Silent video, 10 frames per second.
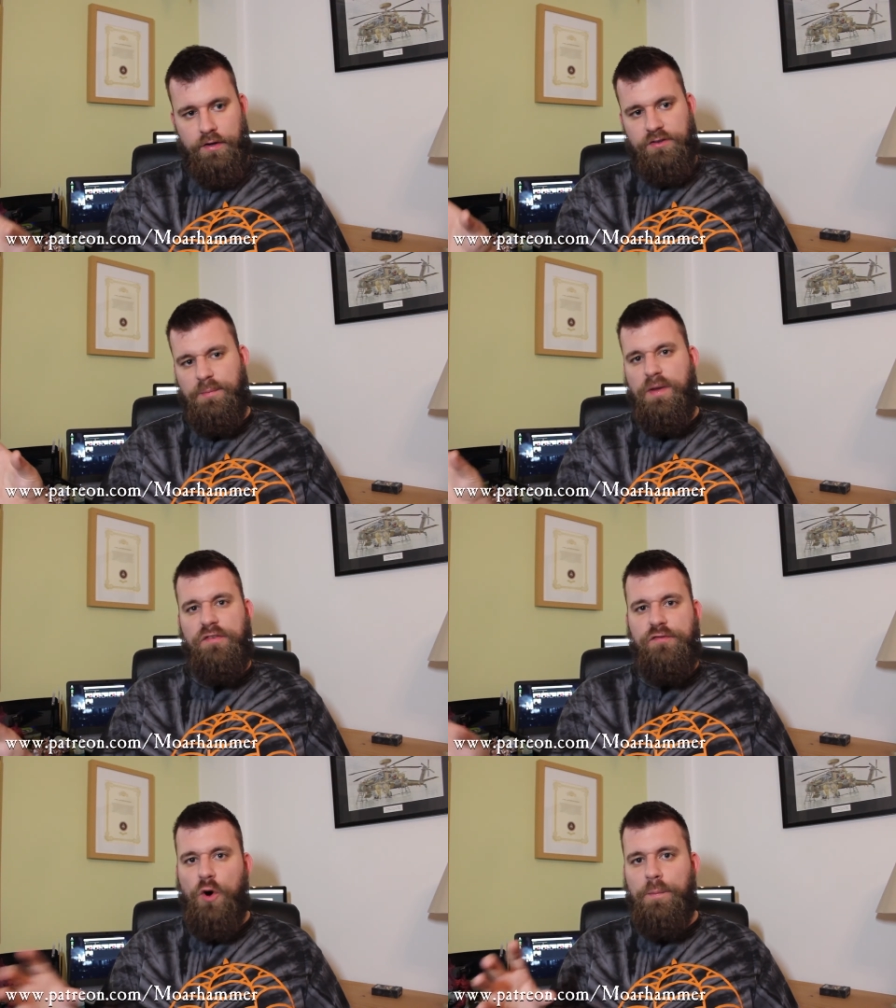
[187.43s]
some other
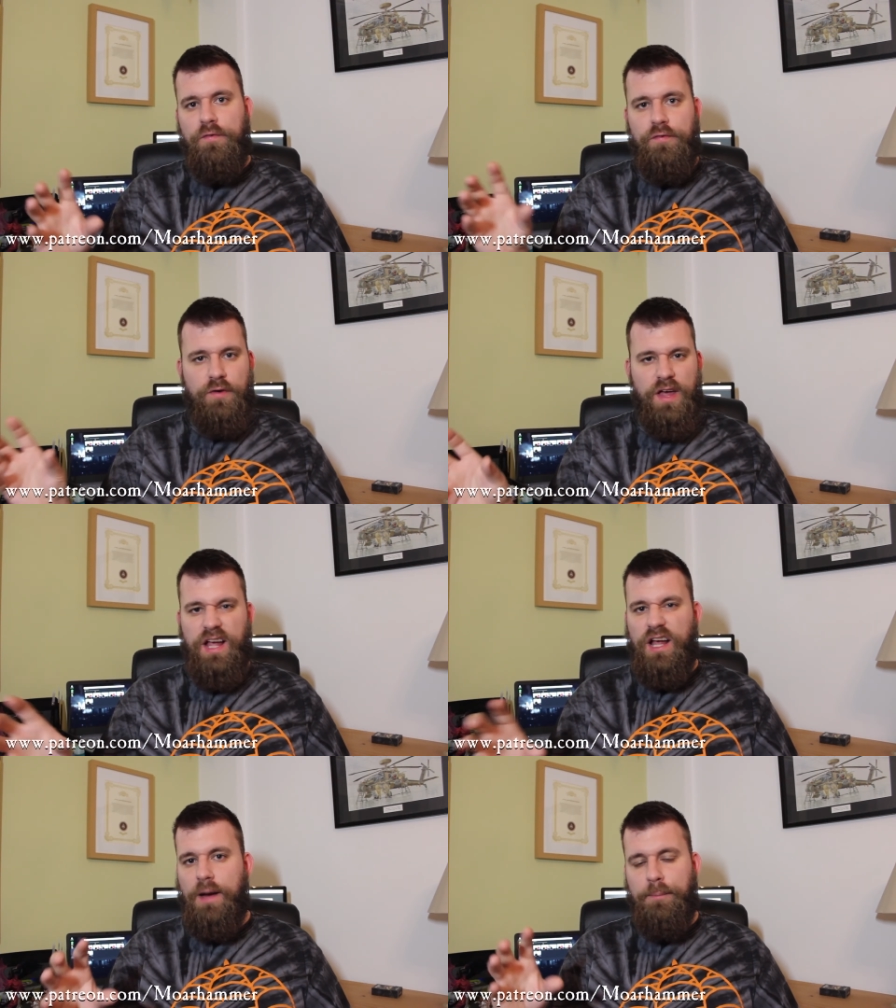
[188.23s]
form of
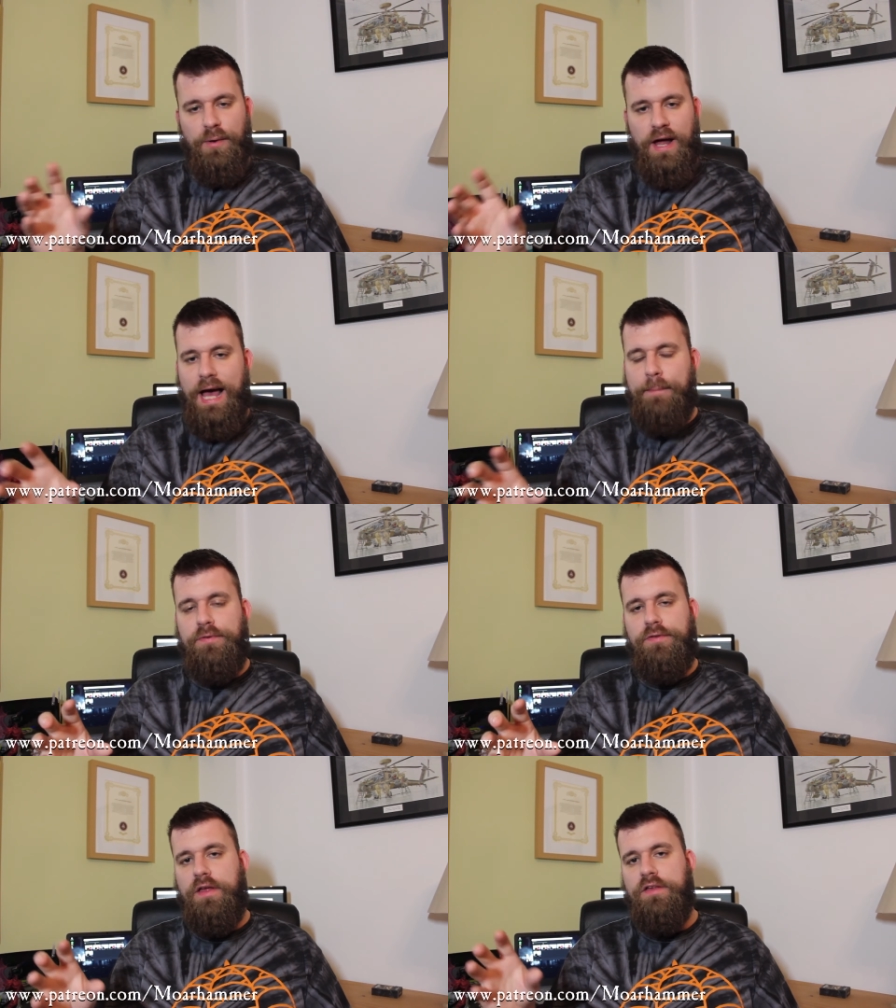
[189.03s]
income
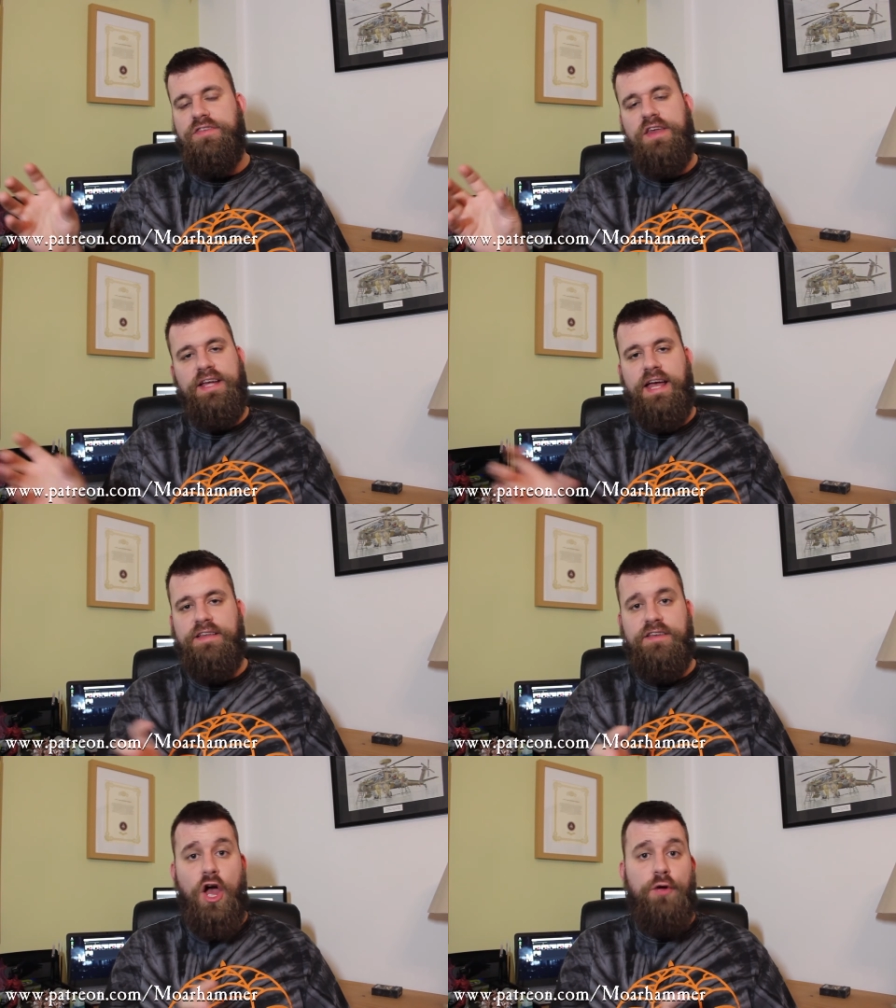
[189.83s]
perhaps that is
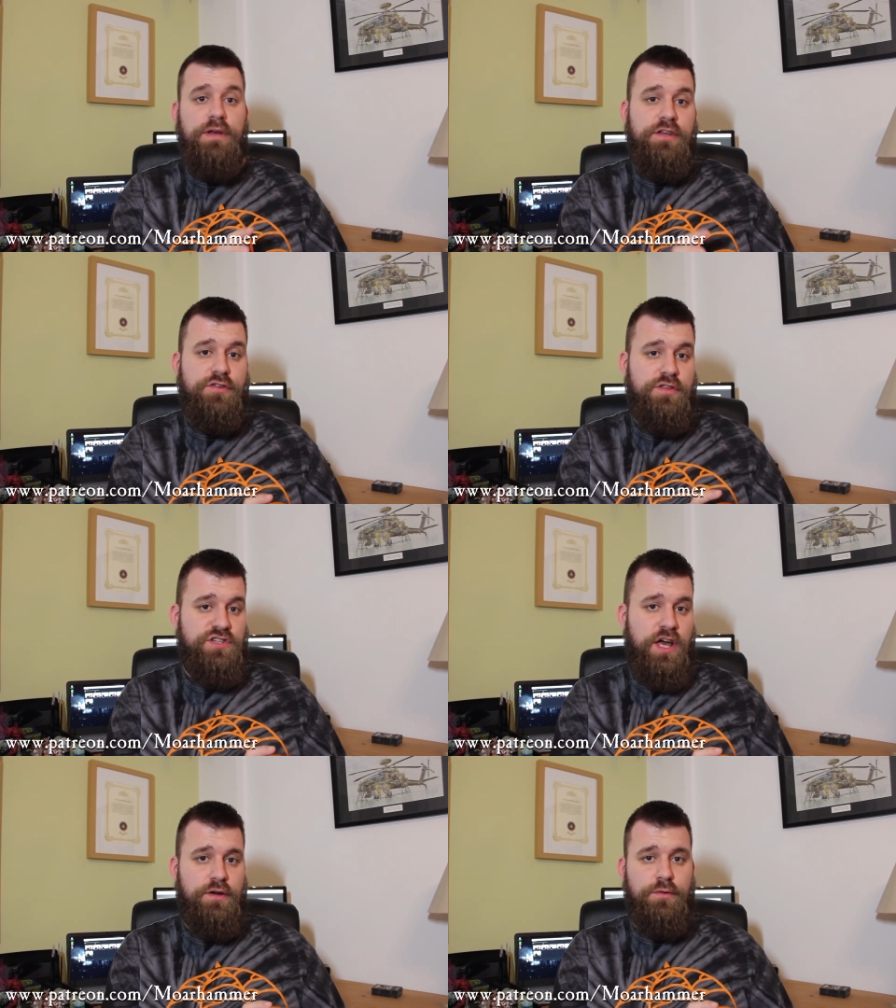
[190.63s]
dedicated only to the
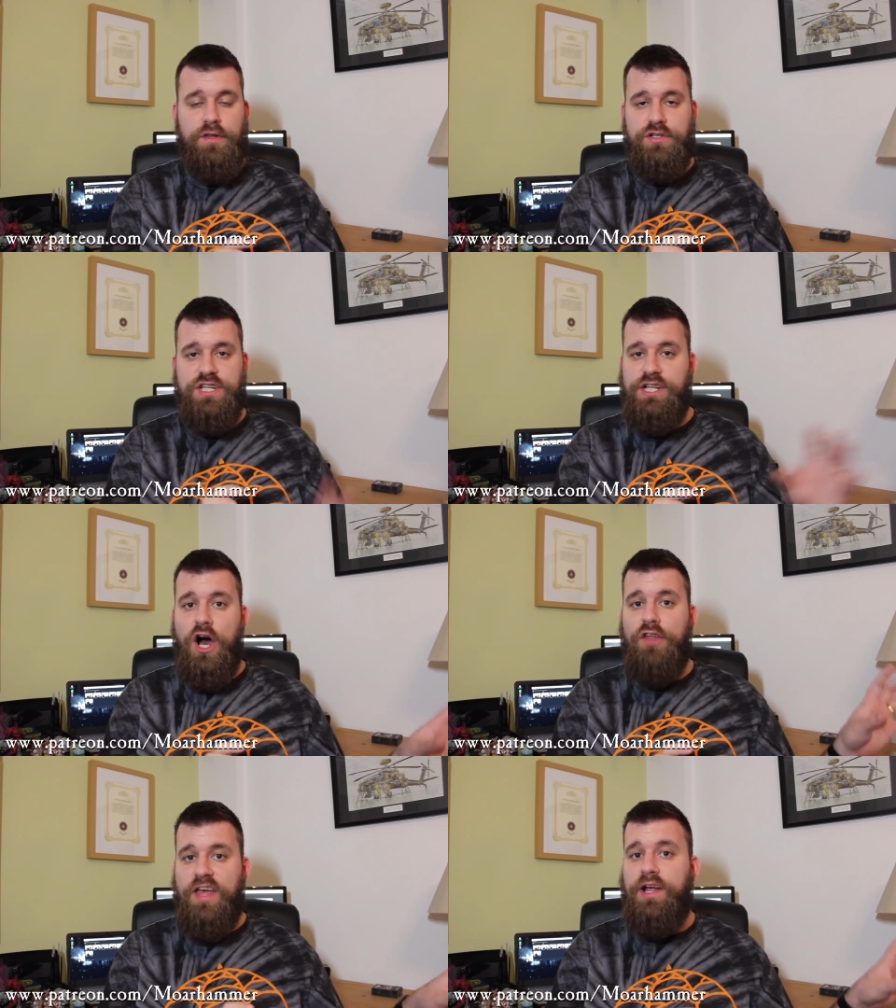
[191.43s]
channel that she
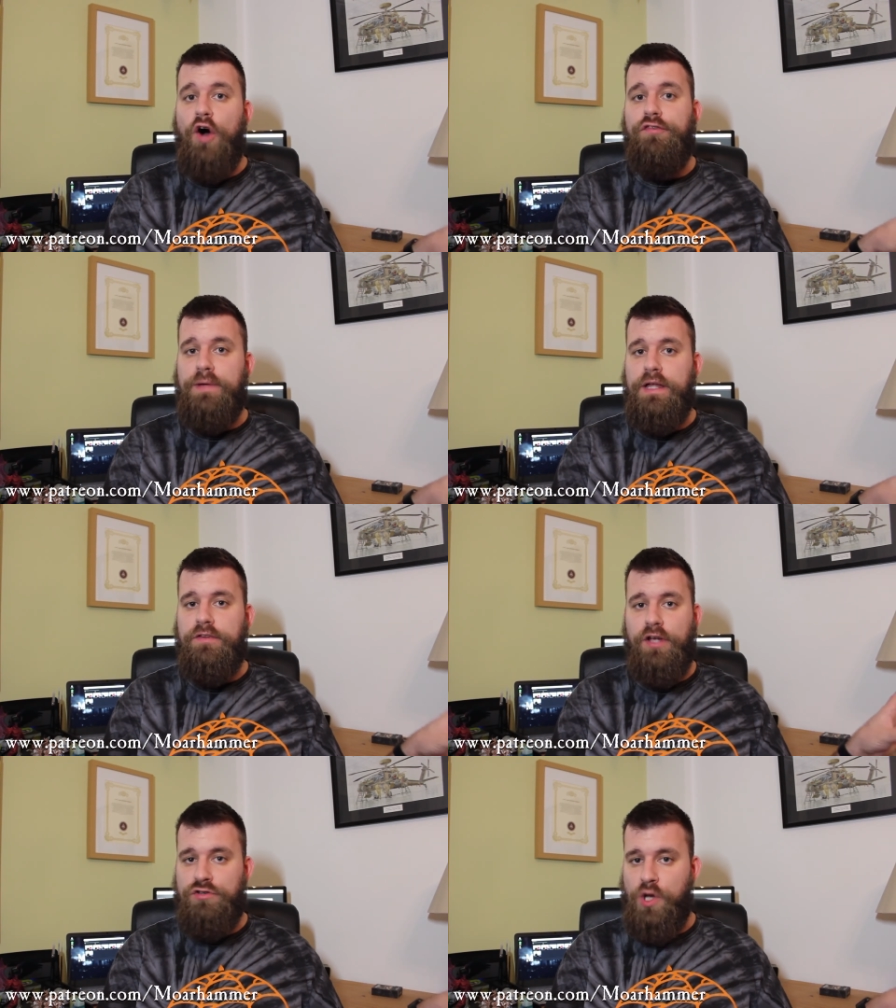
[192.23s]
can't take off me
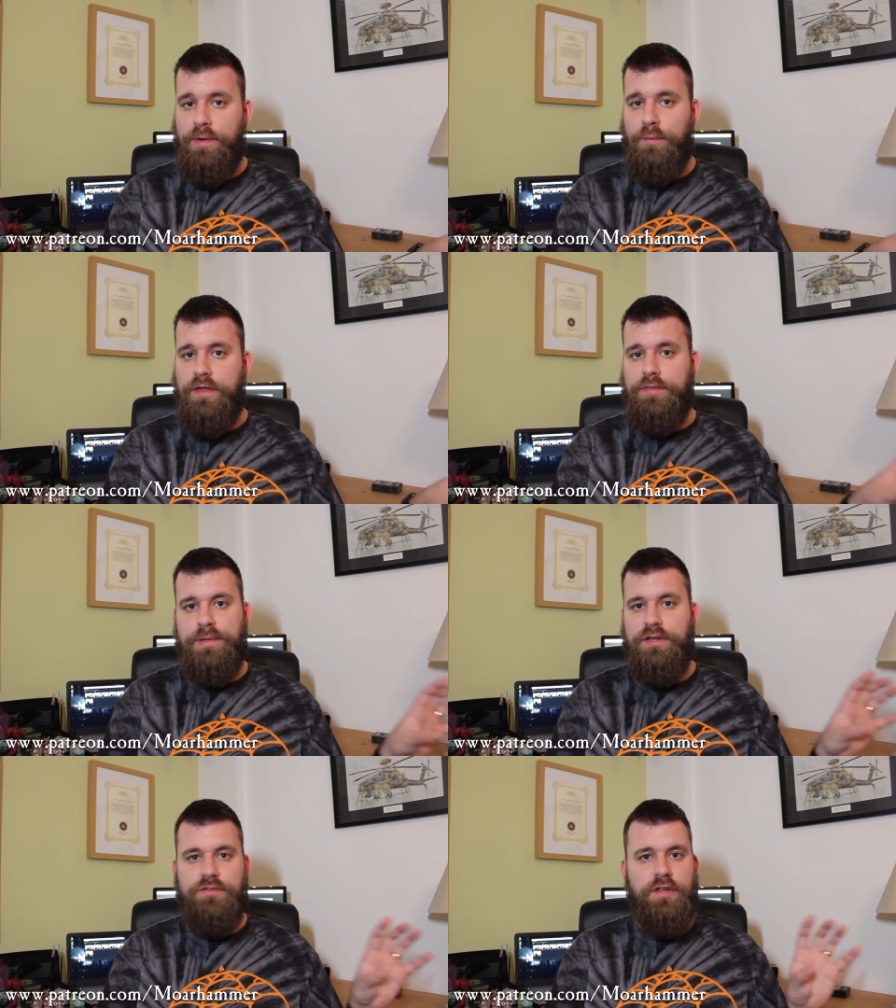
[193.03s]
to go shopping with,
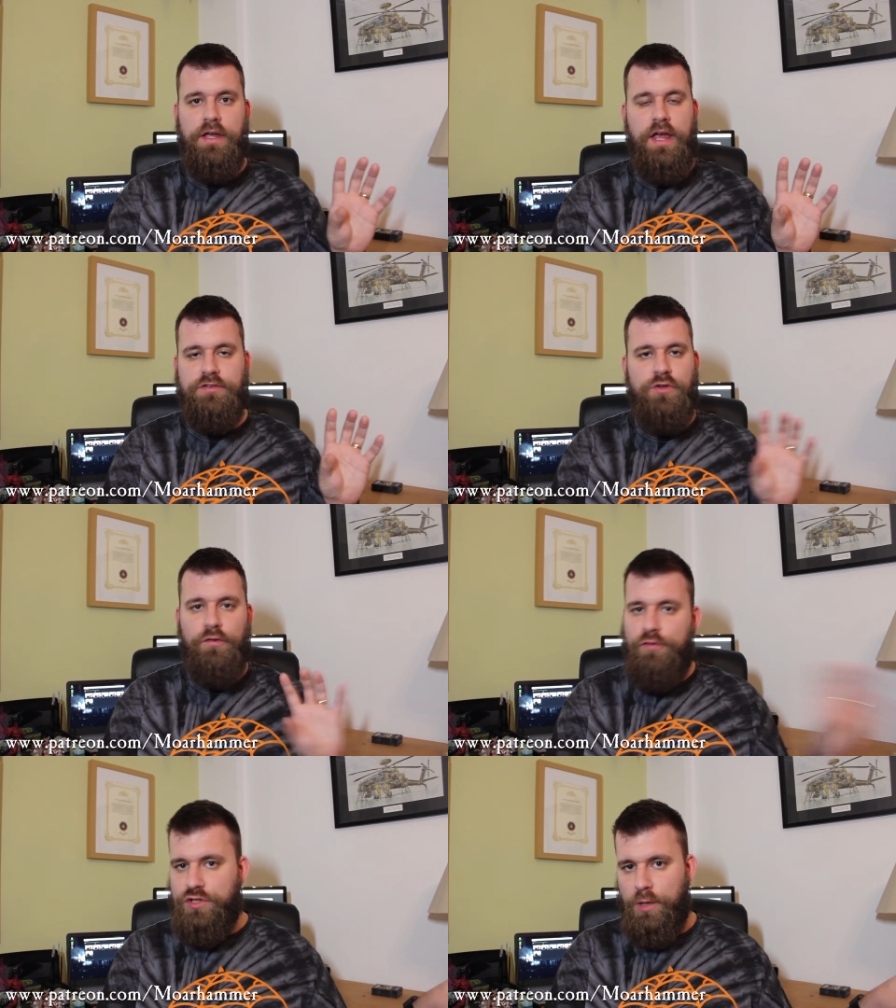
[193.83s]
because it's
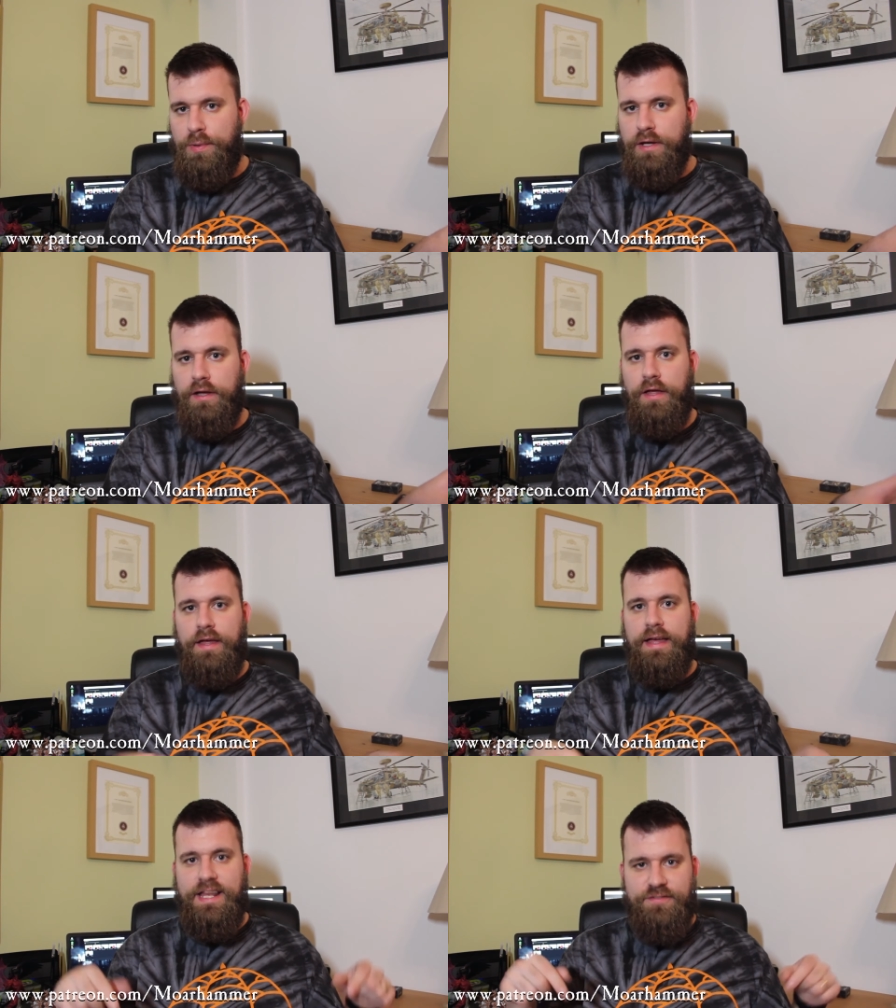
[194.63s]
not for shopping,
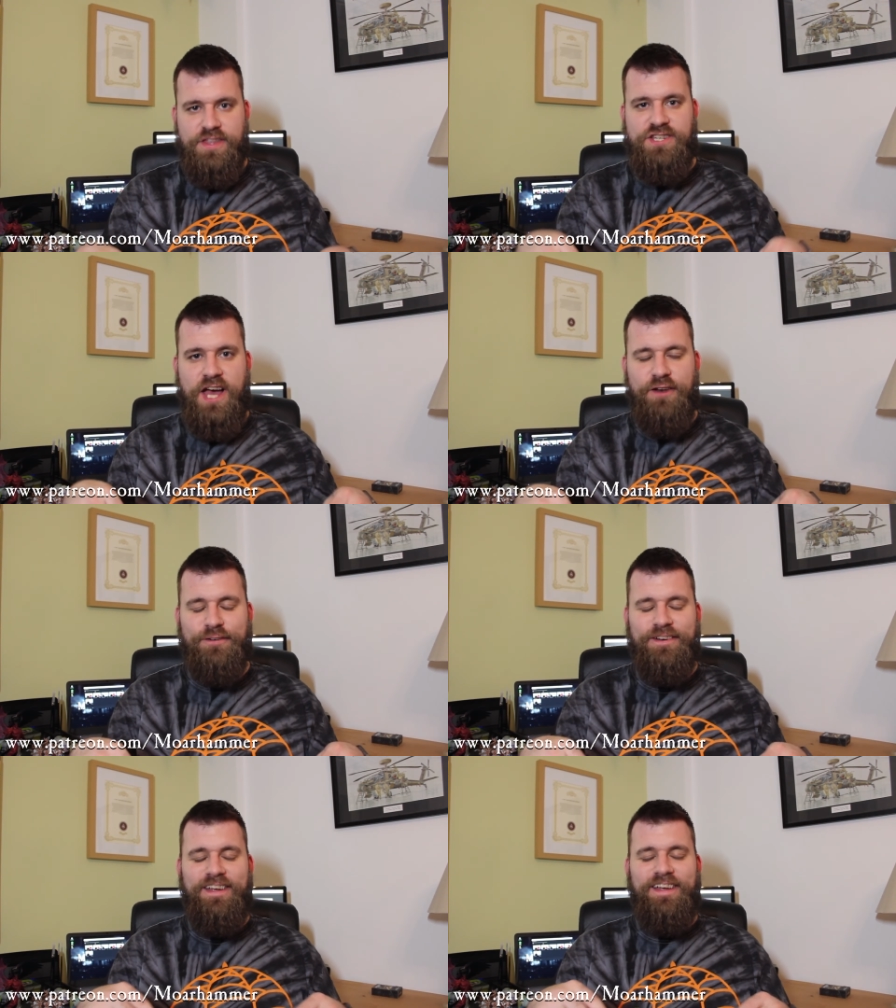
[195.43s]
it's for the channel.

____

_Task to carry out_. In copying the listing, reproduce each line exactly and omit the pictures.

_Result for this exercise_.
Silent video, 10 frames per second.
[187.43s]
some other
[188.23s]
form of
[189.03s]
income
[189.83s]
perhaps that is
[190.63s]
dedicated only to the
[191.43s]
channel that she
[192.23s]
can't take off me
[193.03s]
to go shopping with,
[193.83s]
because it's
[194.63s]
not for shopping,
[195.43s]
it's for the channel.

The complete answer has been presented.